The Arts Turned Queer

In the 1990’ies queer art became mainstream. The queer theory discusses gender, body and identity. It disassociates it self from the heterosexual society’s norms and definitions of gender and the gender roles. Inspired by Judith Butler’s Queer theory artists started making ‘queer art’. GLBT photographers Del La Grace Volcano (UK) and Catherine Opie (USA) became known for their queer images of drag kings. The androgyne and ambiguous body was explored by Rebecca Swan (New Zealand) and Linn Underhill (USA) made the photo series “Who’s Zoomin’ Who?”, a parody of the porn pin-up and dykes on bikes, to name but a few examples.

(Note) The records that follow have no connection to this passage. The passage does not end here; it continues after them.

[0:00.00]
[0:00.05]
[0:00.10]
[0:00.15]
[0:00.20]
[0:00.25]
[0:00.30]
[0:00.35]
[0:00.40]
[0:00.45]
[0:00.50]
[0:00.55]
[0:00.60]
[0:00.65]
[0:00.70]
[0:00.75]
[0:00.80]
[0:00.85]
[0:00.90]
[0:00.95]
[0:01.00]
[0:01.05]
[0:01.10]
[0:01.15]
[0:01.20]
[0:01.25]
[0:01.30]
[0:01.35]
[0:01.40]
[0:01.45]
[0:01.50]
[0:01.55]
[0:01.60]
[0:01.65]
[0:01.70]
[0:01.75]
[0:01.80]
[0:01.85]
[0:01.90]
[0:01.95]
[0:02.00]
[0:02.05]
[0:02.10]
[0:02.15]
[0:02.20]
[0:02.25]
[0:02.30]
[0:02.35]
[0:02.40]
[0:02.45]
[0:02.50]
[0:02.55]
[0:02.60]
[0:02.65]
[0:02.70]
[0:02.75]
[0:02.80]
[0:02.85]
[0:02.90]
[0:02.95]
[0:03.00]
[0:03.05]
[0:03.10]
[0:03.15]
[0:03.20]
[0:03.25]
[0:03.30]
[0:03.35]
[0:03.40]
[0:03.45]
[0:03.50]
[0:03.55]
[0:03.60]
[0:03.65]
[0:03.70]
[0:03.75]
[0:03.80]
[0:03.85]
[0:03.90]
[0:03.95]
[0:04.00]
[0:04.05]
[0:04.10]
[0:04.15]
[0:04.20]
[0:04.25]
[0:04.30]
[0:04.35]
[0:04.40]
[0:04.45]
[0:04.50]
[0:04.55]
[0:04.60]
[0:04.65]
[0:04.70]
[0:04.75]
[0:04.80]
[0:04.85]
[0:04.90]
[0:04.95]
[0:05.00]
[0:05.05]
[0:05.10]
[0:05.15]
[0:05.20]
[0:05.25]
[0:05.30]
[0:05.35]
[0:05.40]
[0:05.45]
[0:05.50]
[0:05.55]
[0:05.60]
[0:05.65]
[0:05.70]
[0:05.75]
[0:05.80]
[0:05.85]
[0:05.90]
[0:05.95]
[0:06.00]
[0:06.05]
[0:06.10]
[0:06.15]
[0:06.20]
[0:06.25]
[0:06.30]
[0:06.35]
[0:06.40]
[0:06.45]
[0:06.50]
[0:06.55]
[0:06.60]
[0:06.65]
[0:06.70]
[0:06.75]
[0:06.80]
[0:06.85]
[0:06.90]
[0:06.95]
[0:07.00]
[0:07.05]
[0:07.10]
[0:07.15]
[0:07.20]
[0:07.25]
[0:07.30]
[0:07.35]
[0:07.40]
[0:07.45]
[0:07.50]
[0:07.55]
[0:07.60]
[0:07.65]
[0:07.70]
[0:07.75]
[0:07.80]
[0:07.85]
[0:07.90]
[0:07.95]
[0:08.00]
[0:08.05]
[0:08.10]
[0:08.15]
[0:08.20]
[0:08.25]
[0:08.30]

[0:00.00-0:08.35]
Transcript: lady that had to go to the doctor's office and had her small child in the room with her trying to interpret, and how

The New Trends of Out And Proud Lesbian Art in the 21st Century

The new gay rights (i.e. partnership, the right having a child by insemination, etc.) has made lesbian artist look at the female body and the daily life of lesbian couples in a new way – focussing on the private lives of lesbians. Kelli Connell (USA) makes staged images of a virtual lesbian couple. Artist Christa Holka (GB) snaps photos of her friends and acquaintances at parties and pride events and uploads the images to Tammy Rae Carland (USA) makes still lives of lesbian double beds. Photographer Verena Jaekel (DE) exhibition “Neue Familienportraits” shows portraits of gay families and photographer Annie Leibovitz (USA) has started exhibiting her private photos from her long relationship with late American academic Susan Sontag.

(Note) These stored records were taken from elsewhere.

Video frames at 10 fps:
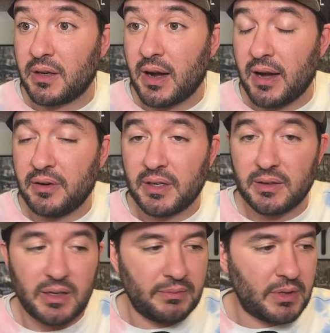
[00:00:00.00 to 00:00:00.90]
they're hiring
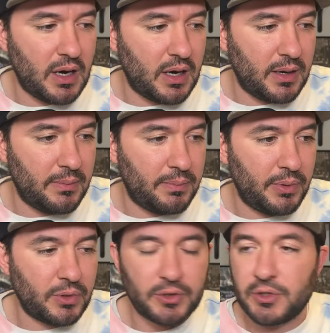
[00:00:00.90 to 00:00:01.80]

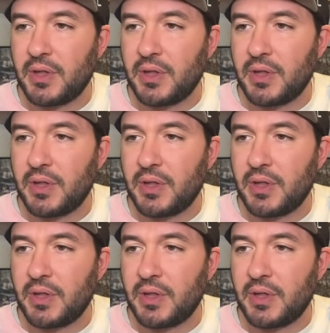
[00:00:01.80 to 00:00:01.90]
Budenholzer.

Visual Art as a Means of Gay Empowerment

In Sweden a survey from 1999 shows that 24% of all lesbians and as many as 36% of all gay men have experienced hate crimes. In Finland 60% of all homosexuals have experienced hate crimes. It the same in Great Britain. Life has improved a lot for gay people over the last 30 years, but the political struggle is not over yet. The fact that there still exist a serious intollerance has made lesbian activist, photographer and TV host Elisabeth Ohlson-Wallin (SE) start a debate about these crimes alongside her exhibition “In hate we trust” (2007). ‘In Hate we trust’ is a show, which consisted of big colour photos with tableaux, by which she illustrates a number the stories of hate crimes, which were almost invisible in mainstream medias. American queer performance artist Mary Coble has also done a number of performances, in which she has questioned hate crimes and other social issues injustices.

In order to explore uncovered ground the lesbian artists often find themselves as visual spokespersons of points of views, which are in opposition to mainstream. They question the complacency, phobias, prejudices and taboos of the mainstream culture. Visual art is a media, which touches our emotions and it is a very efficient tool to make people realize what their point of view is in a social debate and thus it is a powerful tool in the hands of artist/ social provocateurs. Political art still plays a major role in relation to opening our eyes for new thoughts, visions and alternative livestyles. Many lesbian artists work to increase awareness about the core values of the gay communities and thus raise the awareness of the society in general. Their struggle to visualize our lives, emotions, sexuality and visions are yet to be fully appreciated by the gay communities, but I am happy that more and more queer art shows are organized alongside other gay events, so it is easier to get a first hand experience of their works of art.